### AVAILABLE RECORDS:
● ● ● ●

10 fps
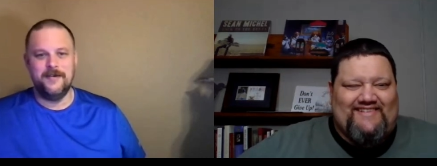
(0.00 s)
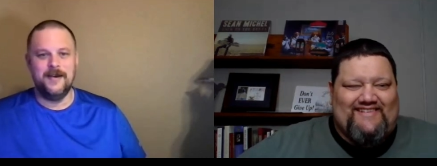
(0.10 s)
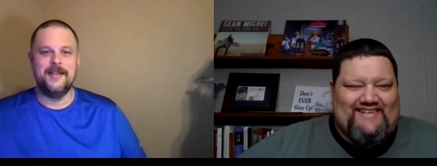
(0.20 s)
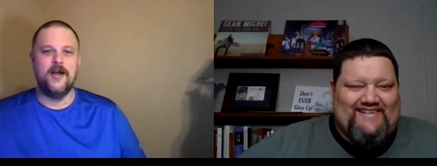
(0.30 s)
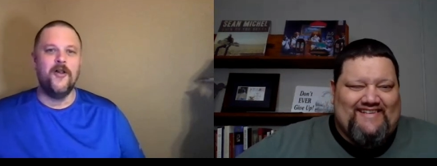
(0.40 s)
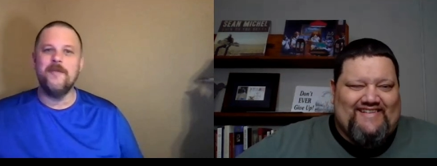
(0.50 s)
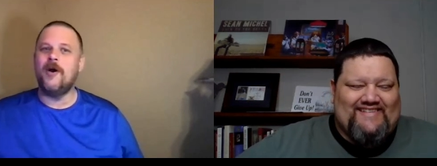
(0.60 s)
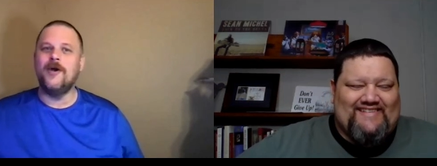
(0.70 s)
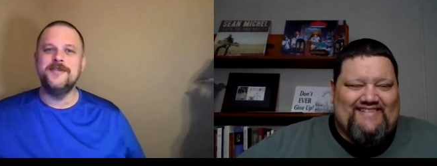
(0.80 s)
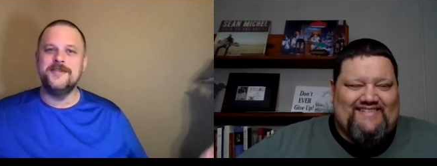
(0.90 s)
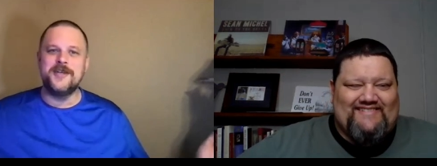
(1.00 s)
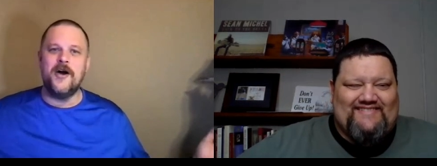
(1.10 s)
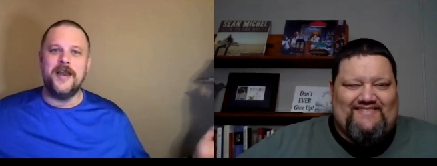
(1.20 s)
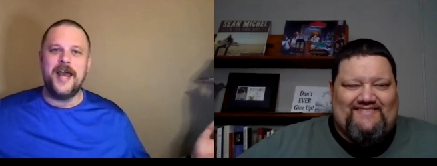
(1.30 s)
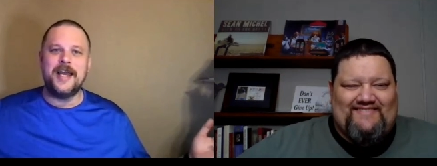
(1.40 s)
Speaker 1: Uh, the only person that's
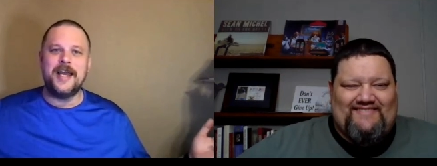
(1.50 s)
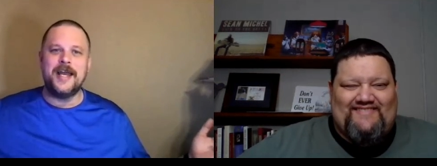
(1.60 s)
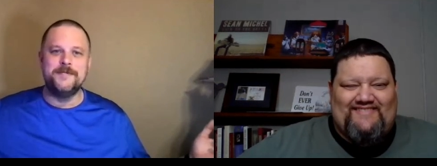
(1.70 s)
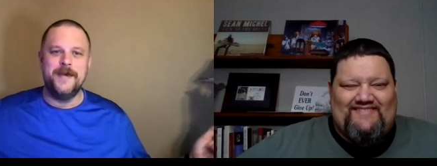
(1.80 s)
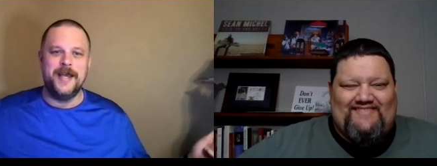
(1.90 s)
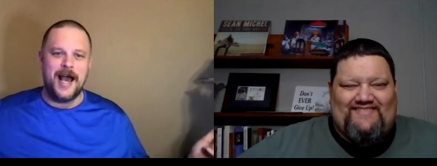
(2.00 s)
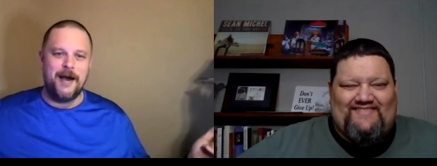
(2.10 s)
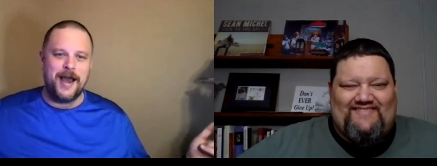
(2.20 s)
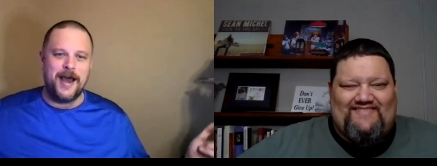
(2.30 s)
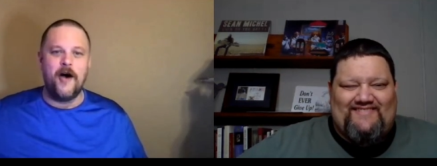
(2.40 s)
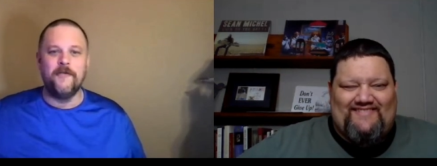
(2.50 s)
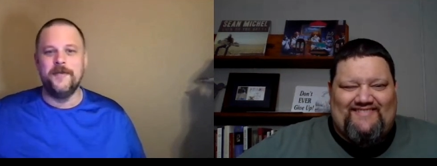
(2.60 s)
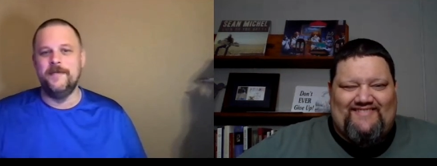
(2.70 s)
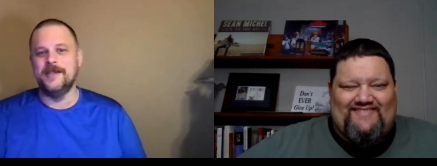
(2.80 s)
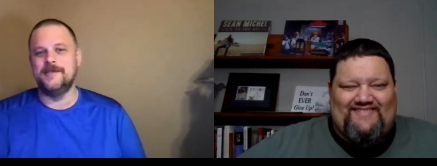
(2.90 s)
gone negative was me. I got off
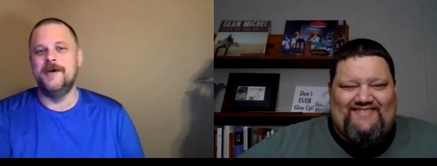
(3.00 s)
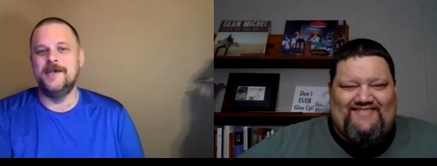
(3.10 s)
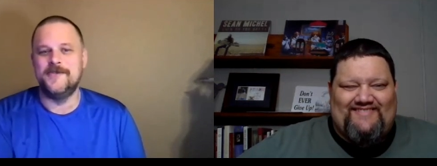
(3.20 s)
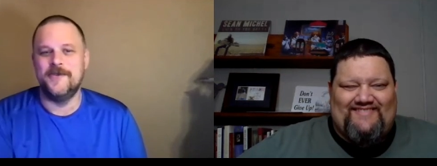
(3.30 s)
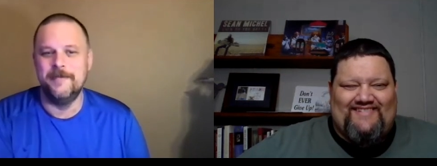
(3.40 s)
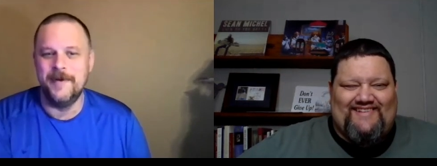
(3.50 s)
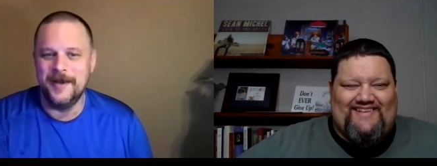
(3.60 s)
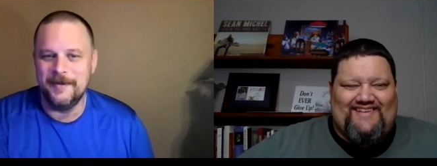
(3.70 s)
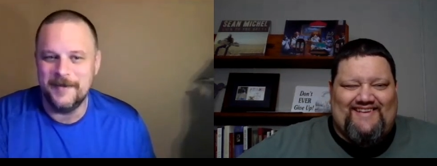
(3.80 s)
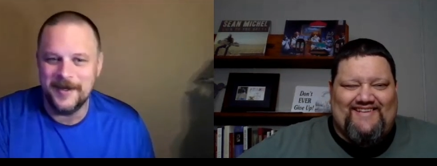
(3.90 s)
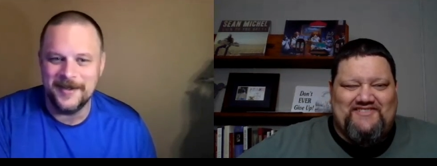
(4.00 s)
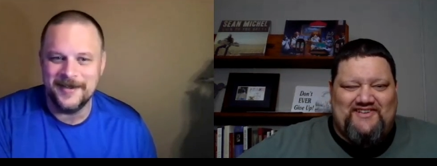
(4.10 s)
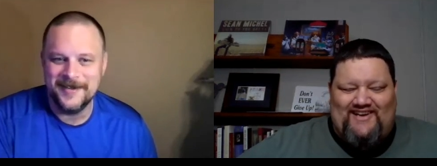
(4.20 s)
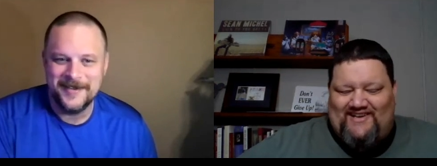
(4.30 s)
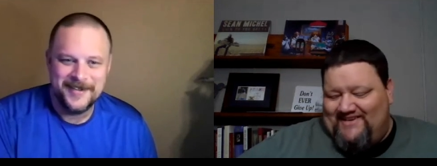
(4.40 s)
the must bus for a minute, but
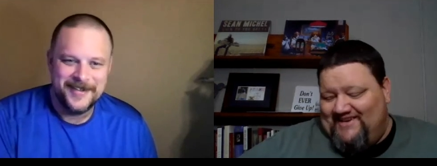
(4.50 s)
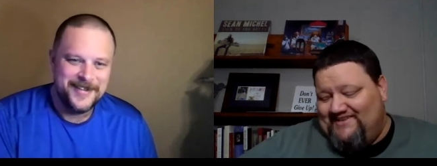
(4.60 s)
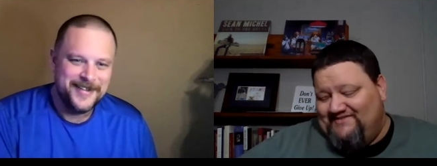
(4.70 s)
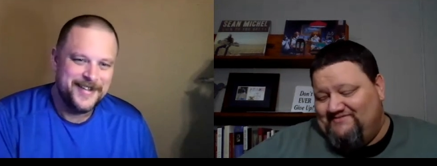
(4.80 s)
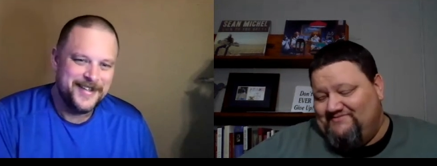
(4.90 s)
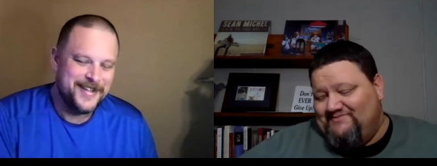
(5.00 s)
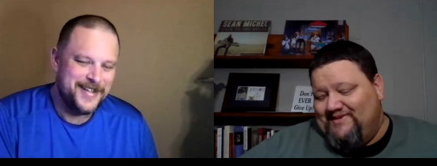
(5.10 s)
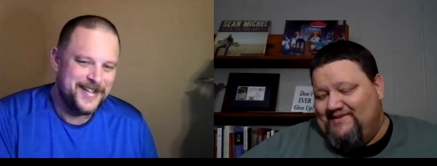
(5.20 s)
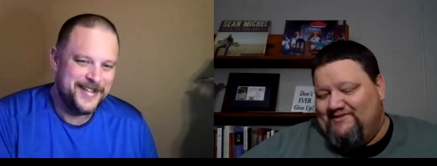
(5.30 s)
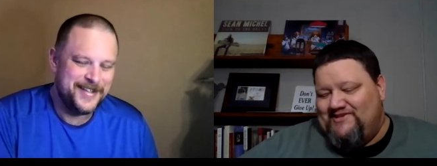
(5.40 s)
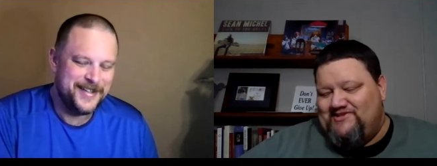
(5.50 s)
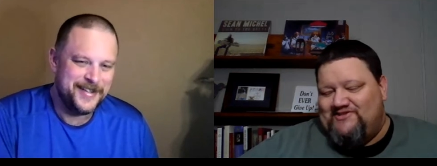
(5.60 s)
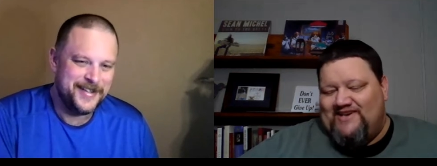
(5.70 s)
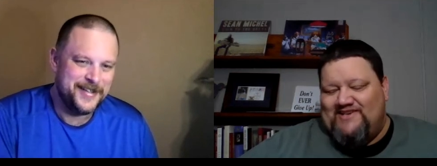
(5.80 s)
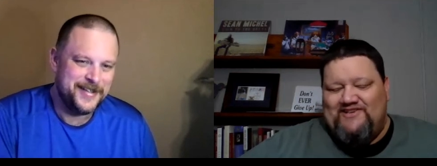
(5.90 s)
that's right. Yeah. But
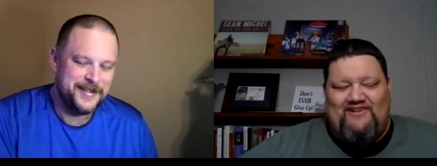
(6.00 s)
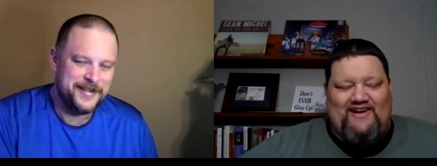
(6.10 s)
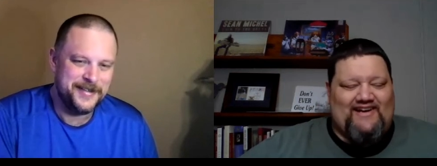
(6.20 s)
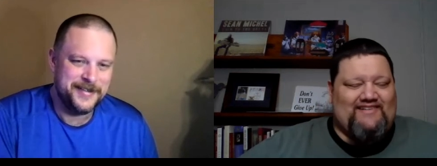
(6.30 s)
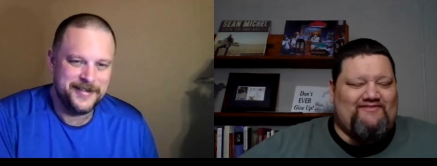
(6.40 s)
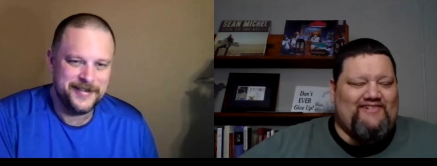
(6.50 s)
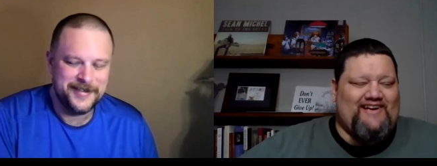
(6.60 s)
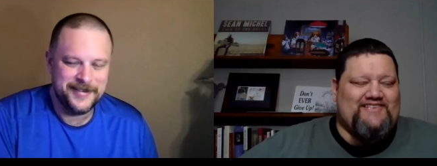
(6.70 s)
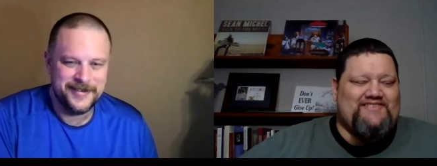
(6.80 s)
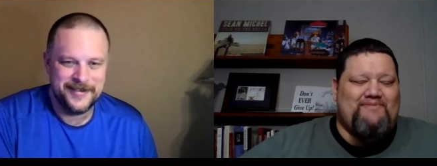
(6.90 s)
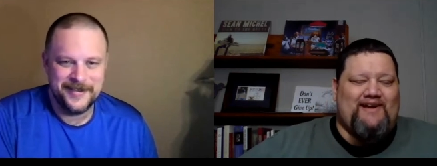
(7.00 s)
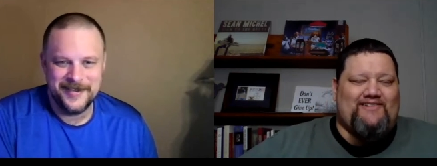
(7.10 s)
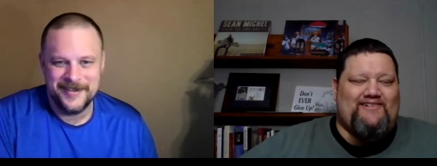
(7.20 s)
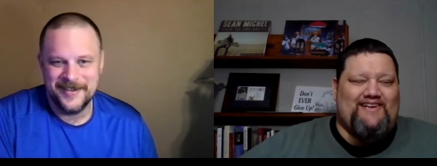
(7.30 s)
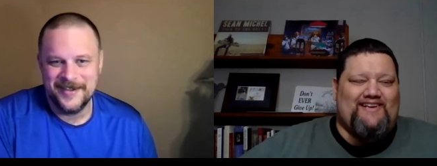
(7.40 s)
Speaker 2: we straightened you out. We got
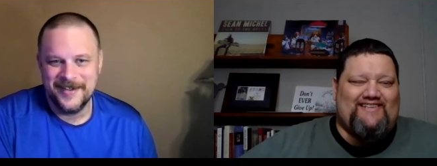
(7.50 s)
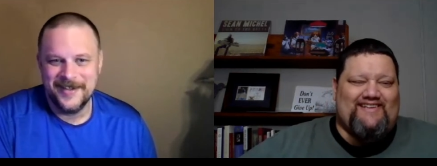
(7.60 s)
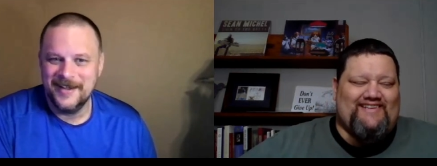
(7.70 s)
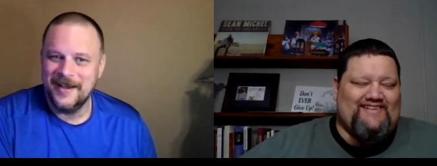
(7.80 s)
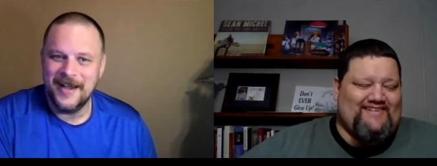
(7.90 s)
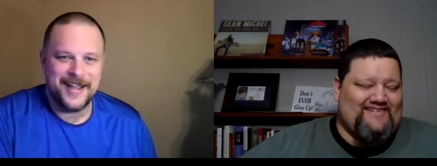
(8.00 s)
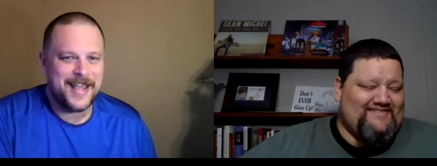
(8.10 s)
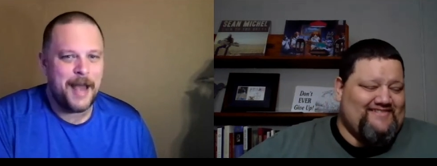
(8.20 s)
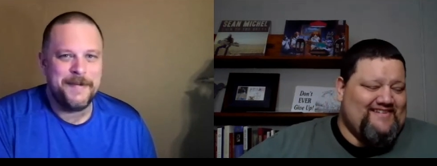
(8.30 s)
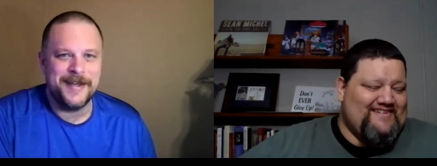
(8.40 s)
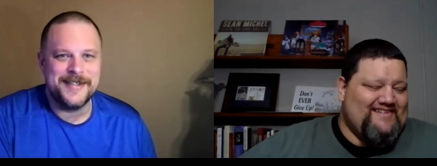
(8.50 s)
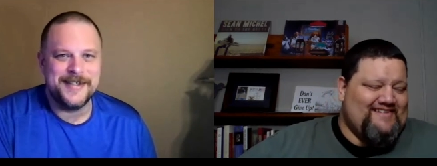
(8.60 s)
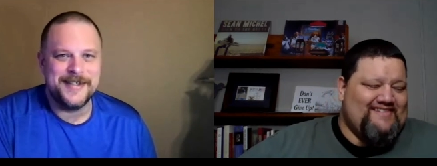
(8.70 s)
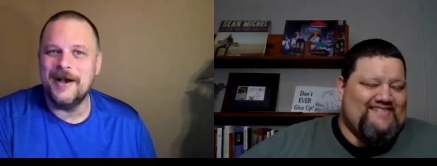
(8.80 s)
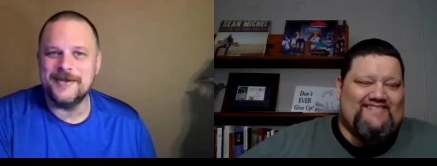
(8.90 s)
you back on it and uh, got me a
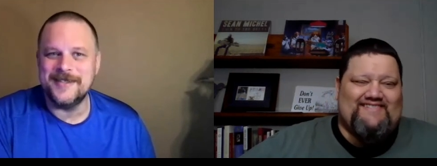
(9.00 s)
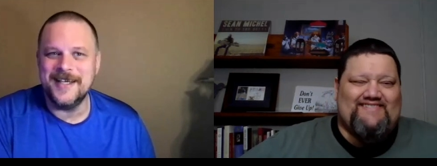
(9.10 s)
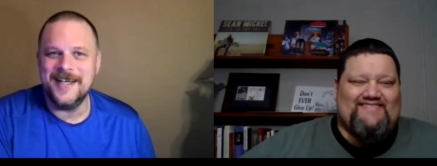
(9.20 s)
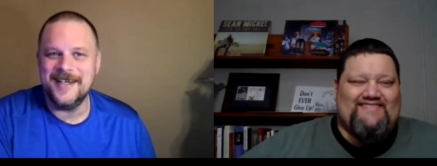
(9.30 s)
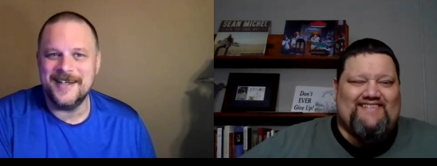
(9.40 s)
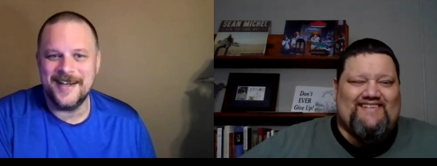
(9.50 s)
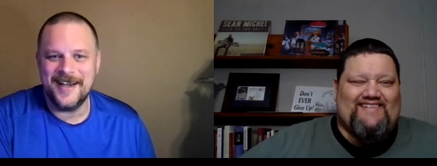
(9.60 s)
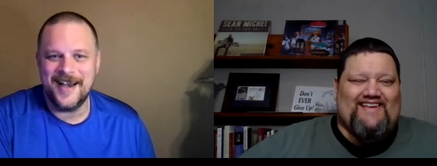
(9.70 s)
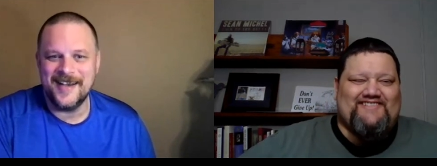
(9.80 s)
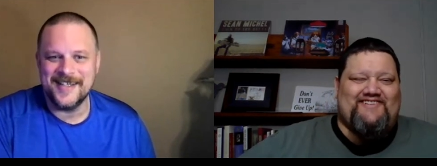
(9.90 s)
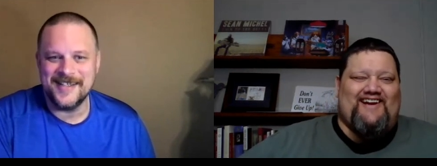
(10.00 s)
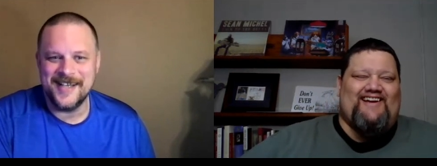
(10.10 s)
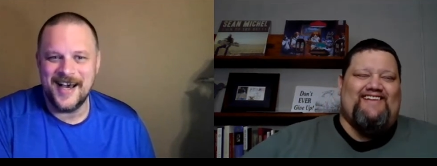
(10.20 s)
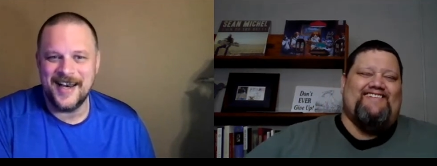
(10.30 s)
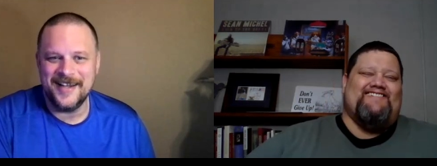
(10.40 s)
seatbelt seat. How's
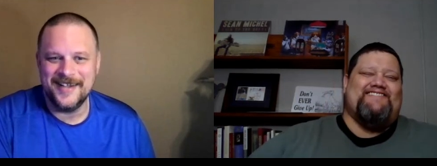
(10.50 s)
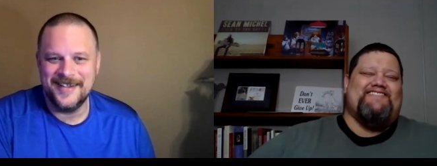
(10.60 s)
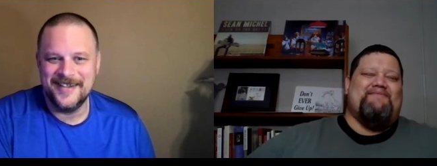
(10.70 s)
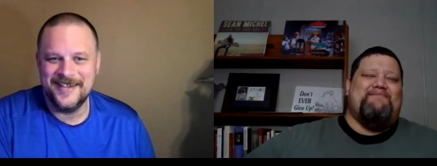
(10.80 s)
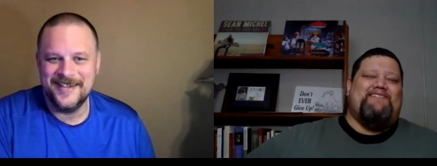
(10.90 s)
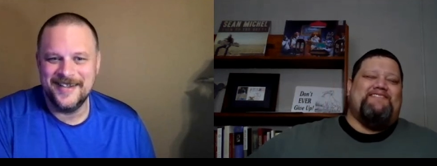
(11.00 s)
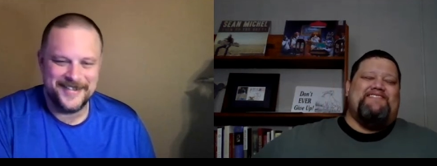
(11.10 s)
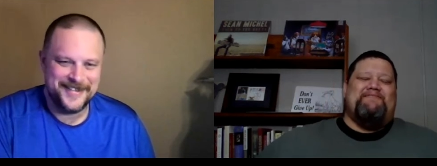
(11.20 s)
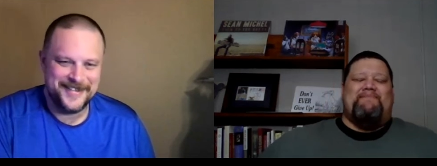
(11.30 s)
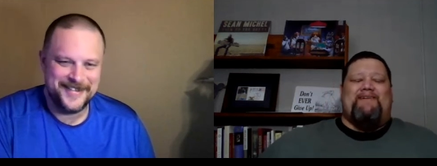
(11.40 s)
that's right. Your seat, your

● ● ● ●

### ASSIGNED TASK:
Give the records again exactly as they stand, so that only the pictures are missing.

### RESULT OF THE EXERCISE:
10 fps
(0.00 s)
(0.10 s)
(0.20 s)
(0.30 s)
(0.40 s)
(0.50 s)
(0.60 s)
(0.70 s)
(0.80 s)
(0.90 s)
(1.00 s)
(1.10 s)
(1.20 s)
(1.30 s)
(1.40 s)
Speaker 1: Uh, the only person that's
(1.50 s)
(1.60 s)
(1.70 s)
(1.80 s)
(1.90 s)
(2.00 s)
(2.10 s)
(2.20 s)
(2.30 s)
(2.40 s)
(2.50 s)
(2.60 s)
(2.70 s)
(2.80 s)
(2.90 s)
gone negative was me. I got off
(3.00 s)
(3.10 s)
(3.20 s)
(3.30 s)
(3.40 s)
(3.50 s)
(3.60 s)
(3.70 s)
(3.80 s)
(3.90 s)
(4.00 s)
(4.10 s)
(4.20 s)
(4.30 s)
(4.40 s)
the must bus for a minute, but
(4.50 s)
(4.60 s)
(4.70 s)
(4.80 s)
(4.90 s)
(5.00 s)
(5.10 s)
(5.20 s)
(5.30 s)
(5.40 s)
(5.50 s)
(5.60 s)
(5.70 s)
(5.80 s)
(5.90 s)
that's right. Yeah. But
(6.00 s)
(6.10 s)
(6.20 s)
(6.30 s)
(6.40 s)
(6.50 s)
(6.60 s)
(6.70 s)
(6.80 s)
(6.90 s)
(7.00 s)
(7.10 s)
(7.20 s)
(7.30 s)
(7.40 s)
Speaker 2: we straightened you out. We got
(7.50 s)
(7.60 s)
(7.70 s)
(7.80 s)
(7.90 s)
(8.00 s)
(8.10 s)
(8.20 s)
(8.30 s)
(8.40 s)
(8.50 s)
(8.60 s)
(8.70 s)
(8.80 s)
(8.90 s)
you back on it and uh, got me a
(9.00 s)
(9.10 s)
(9.20 s)
(9.30 s)
(9.40 s)
(9.50 s)
(9.60 s)
(9.70 s)
(9.80 s)
(9.90 s)
(10.00 s)
(10.10 s)
(10.20 s)
(10.30 s)
(10.40 s)
seatbelt seat. How's
(10.50 s)
(10.60 s)
(10.70 s)
(10.80 s)
(10.90 s)
(11.00 s)
(11.10 s)
(11.20 s)
(11.30 s)
(11.40 s)
that's right. Your seat, your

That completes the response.